# Instructions to follow
In full and without alteration, print the records below, minus any images.

[Dataset entries]
━━━━━━━━━━━━━━━━
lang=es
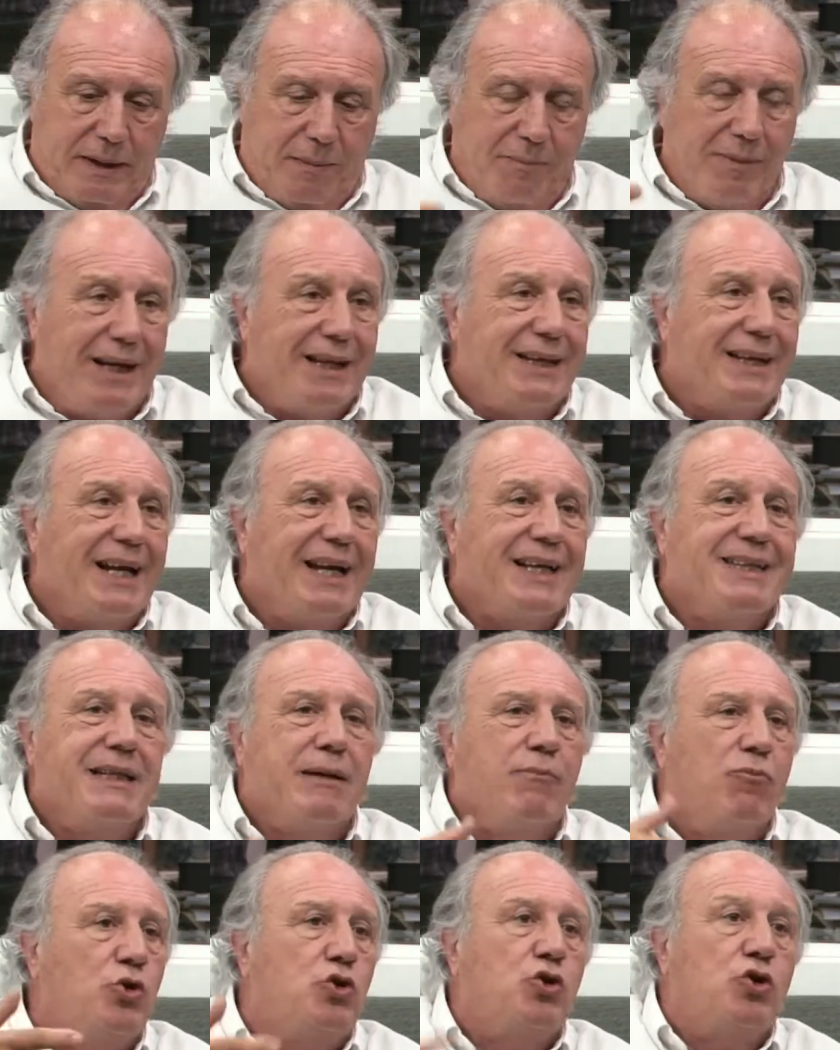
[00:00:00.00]
Militar hace
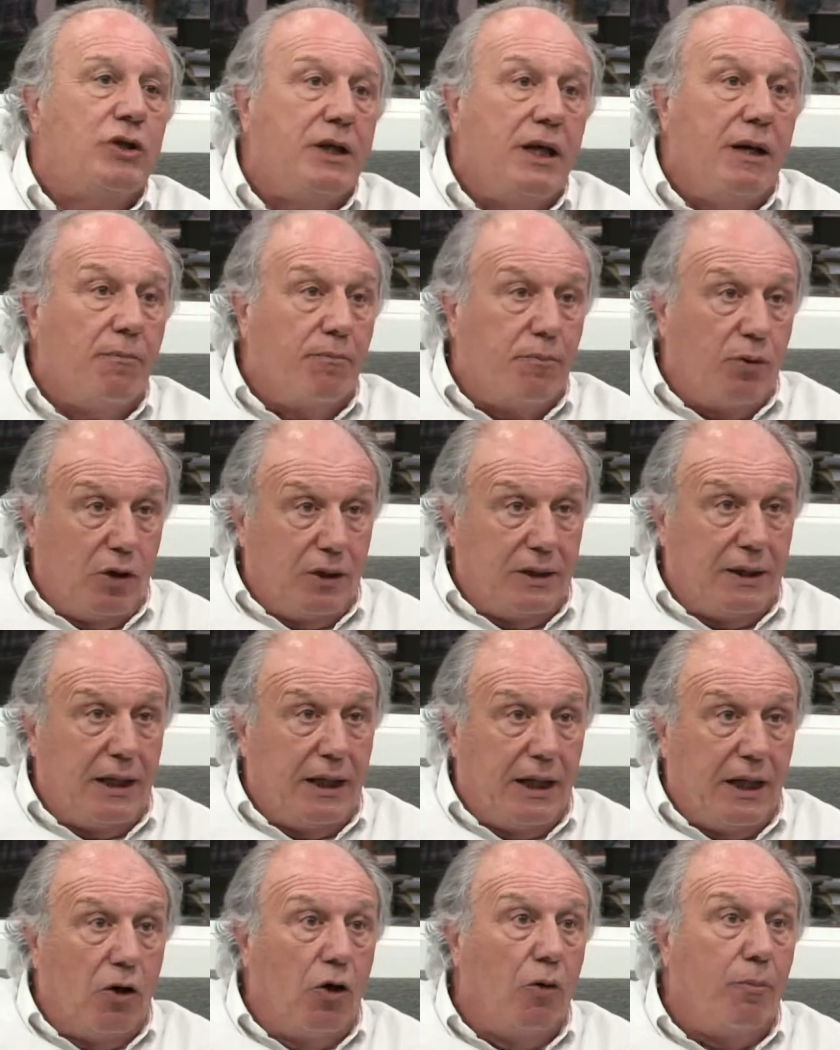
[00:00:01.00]
mucho tiempo que
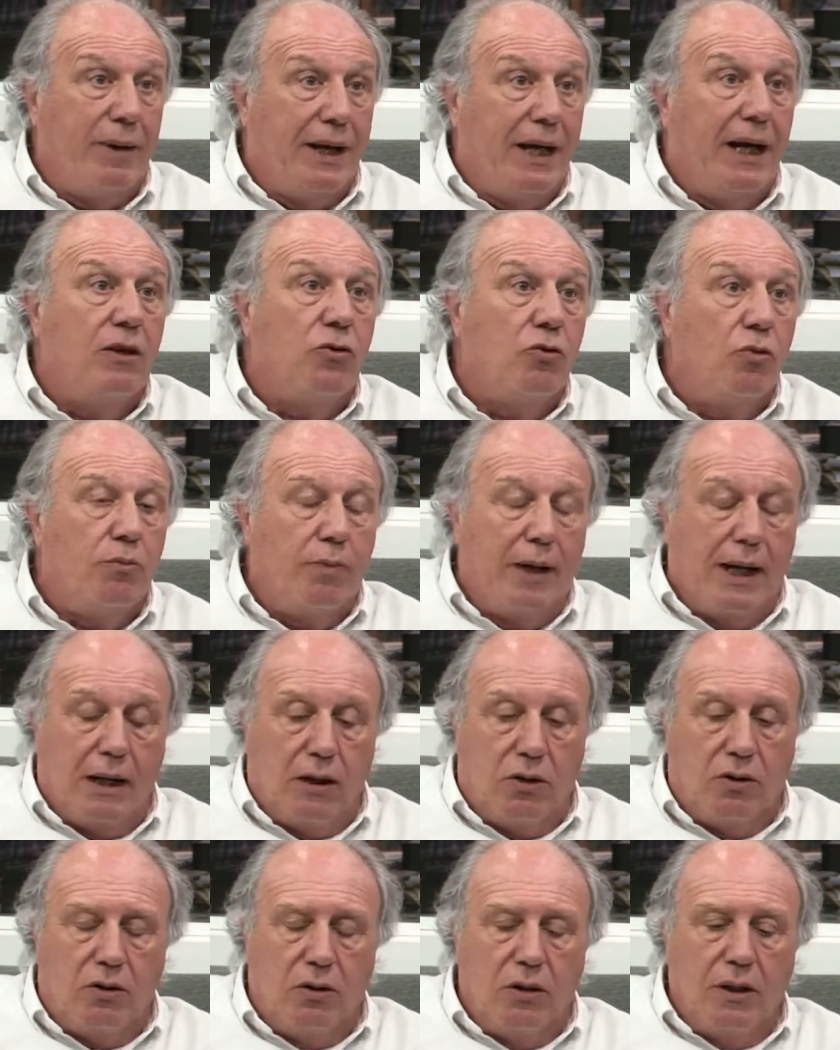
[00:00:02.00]
tiene operando un
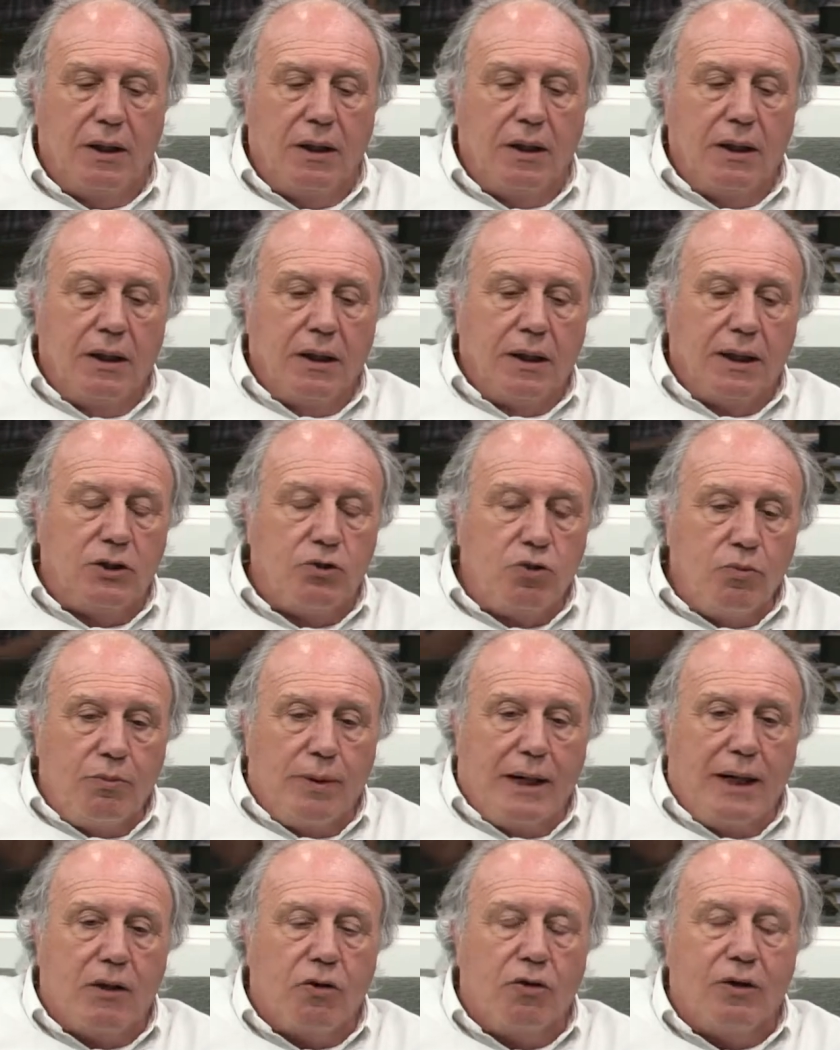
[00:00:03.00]
banco, que es un
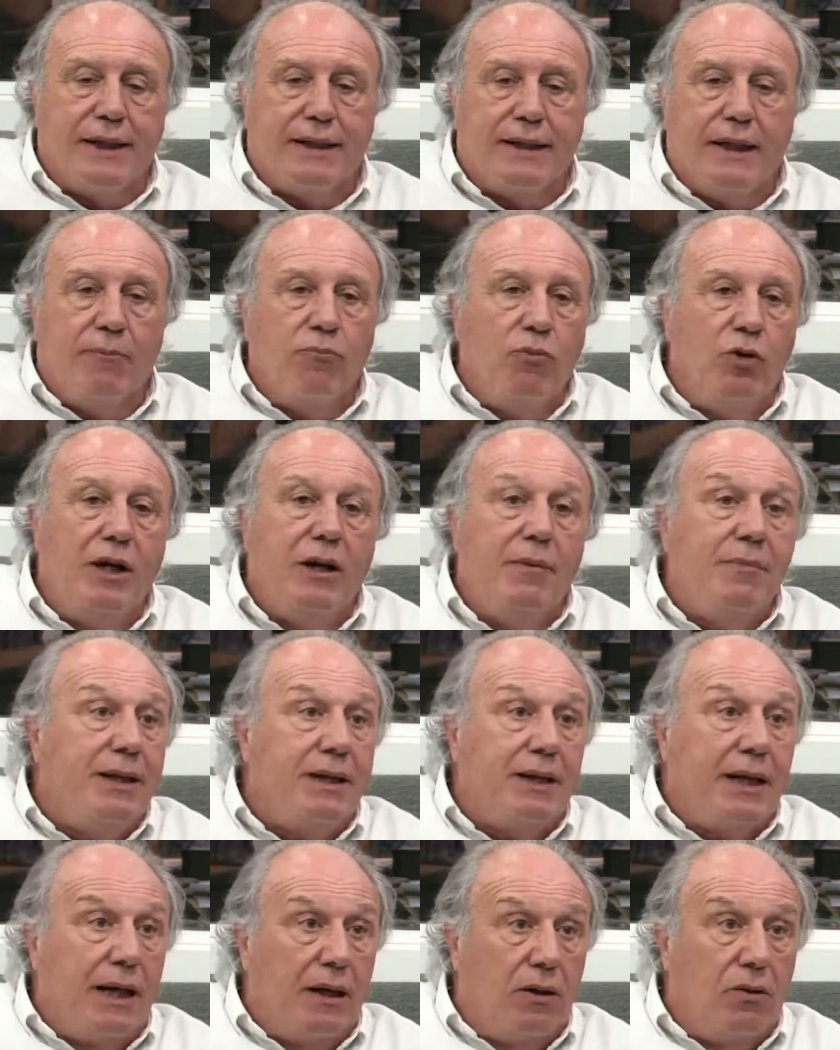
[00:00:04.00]
banco que está muy
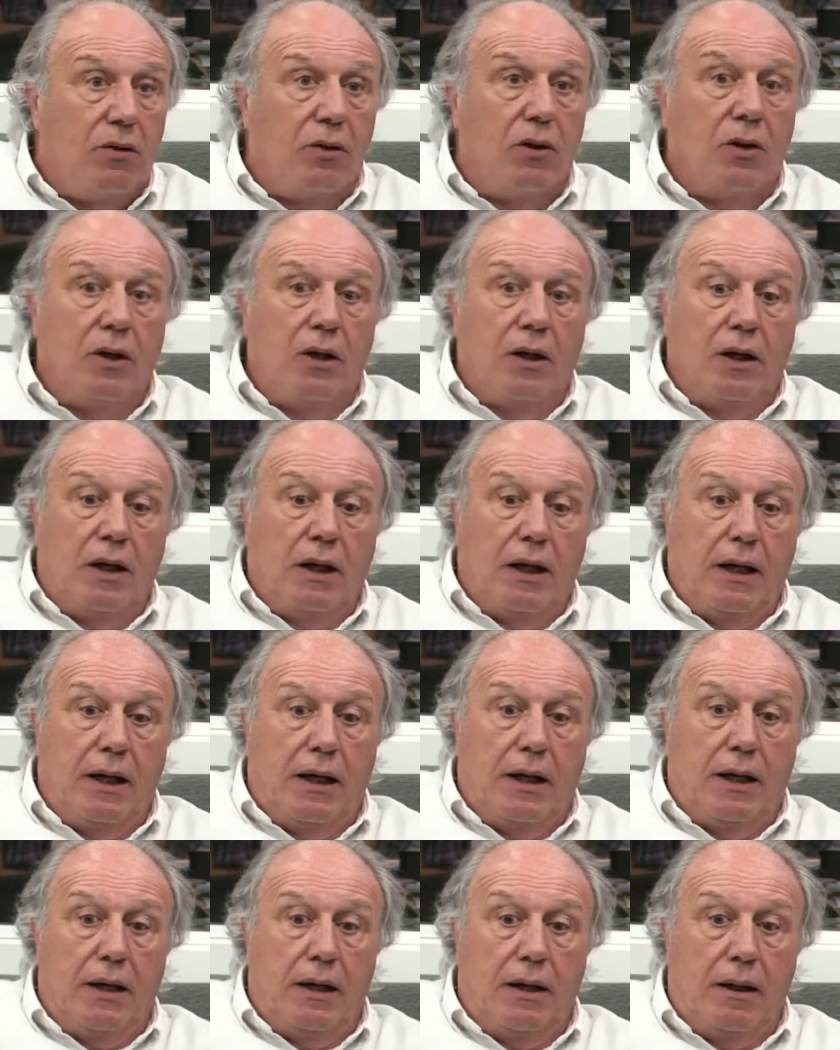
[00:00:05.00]
limitado
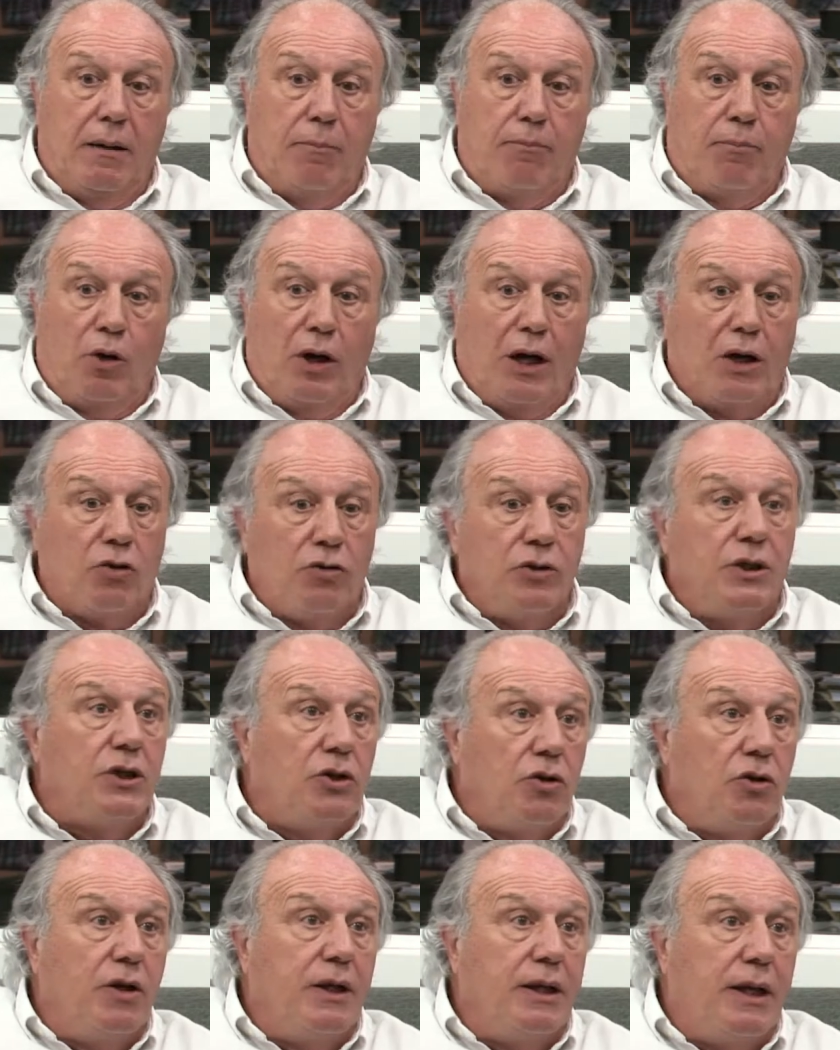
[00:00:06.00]
eh, por las
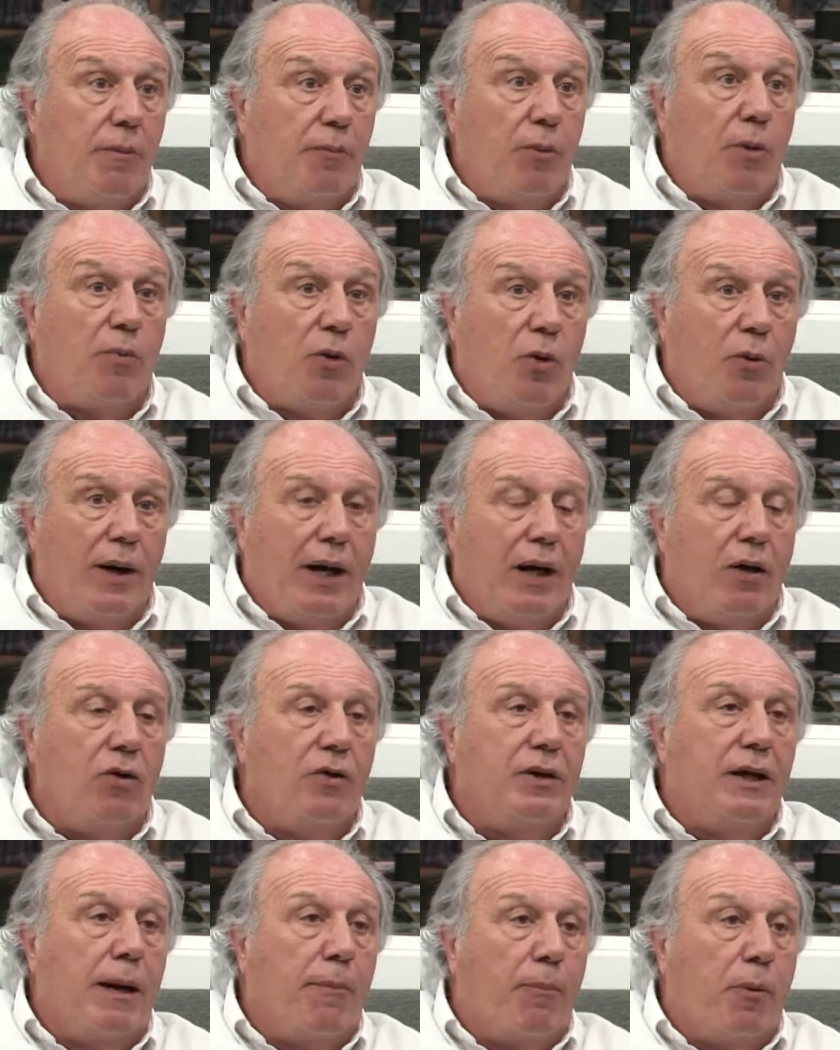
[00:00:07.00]
condiciones del propio banco y
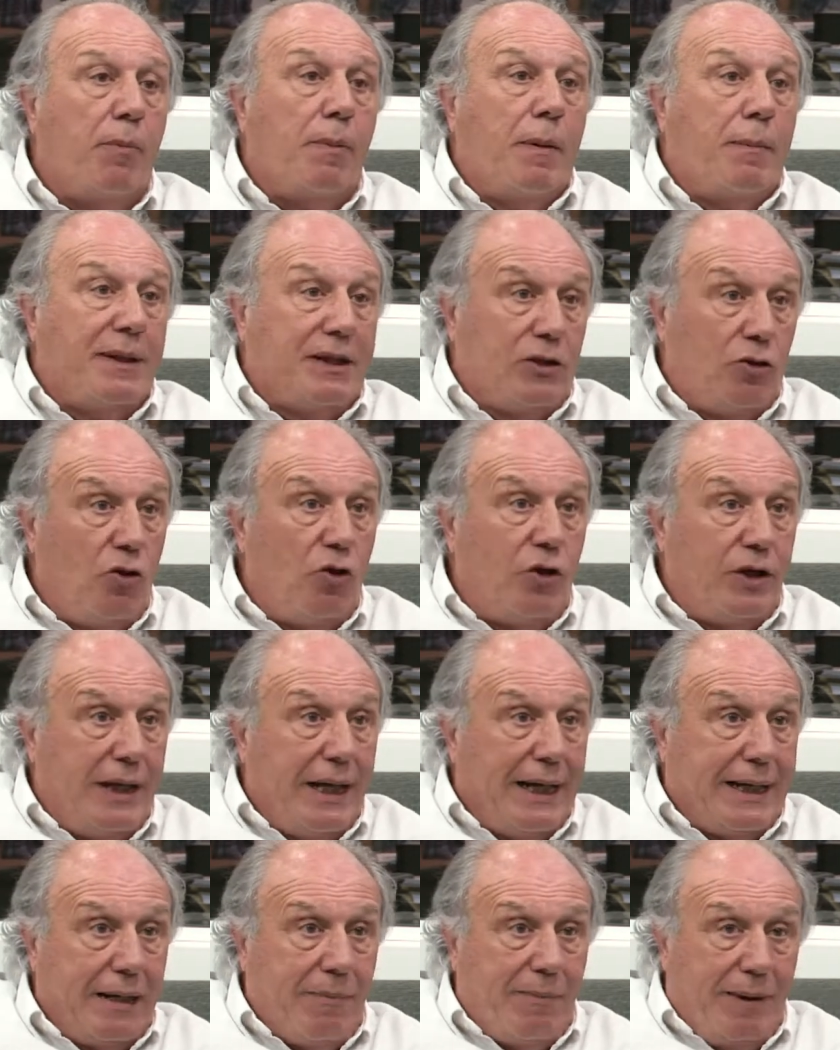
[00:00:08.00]
de las propias
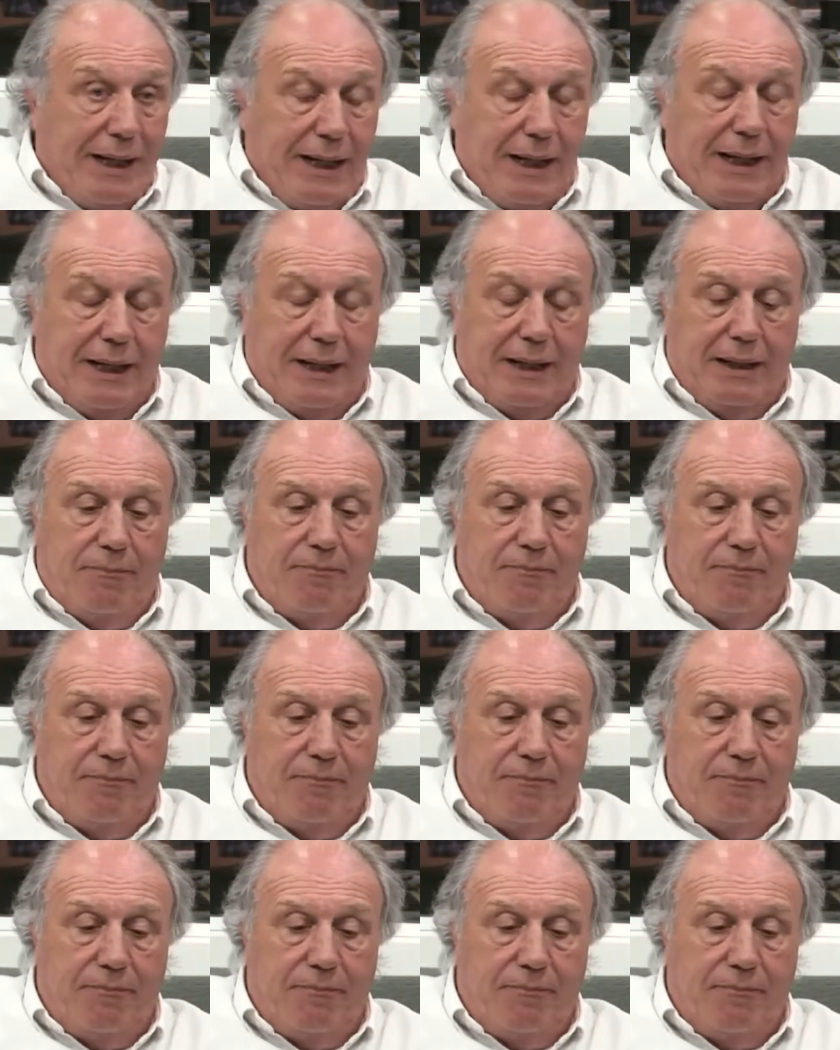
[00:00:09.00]
patologías que maneja.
━━━━━━━━━━━━━━━━
# Answer space
lang=es
[00:00:00.00]
Militar hace
[00:00:01.00]
mucho tiempo que
[00:00:02.00]
tiene operando un
[00:00:03.00]
banco, que es un
[00:00:04.00]
banco que está muy
[00:00:05.00]
limitado
[00:00:06.00]
eh, por las
[00:00:07.00]
condiciones del propio banco y
[00:00:08.00]
de las propias
[00:00:09.00]
patologías que maneja.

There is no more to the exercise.